-- DATA RECORDS follows --
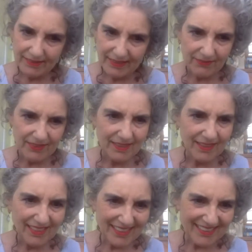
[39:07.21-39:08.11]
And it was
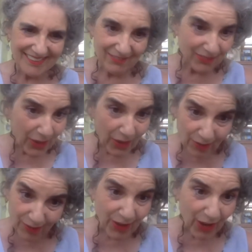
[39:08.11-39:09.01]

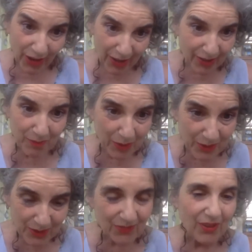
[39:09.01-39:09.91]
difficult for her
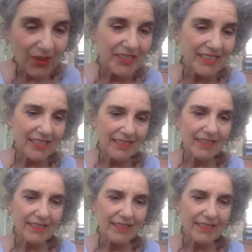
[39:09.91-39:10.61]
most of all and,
-- DATA RECORDS concluded --
THE TASK: For this exercise, transcribe the entries above exactly, without any pictures.

SOLUTION TO THIS TASK:
[39:07.21-39:08.11]
And it was
[39:08.11-39:09.01]

[39:09.01-39:09.91]
difficult for her
[39:09.91-39:10.61]
most of all and,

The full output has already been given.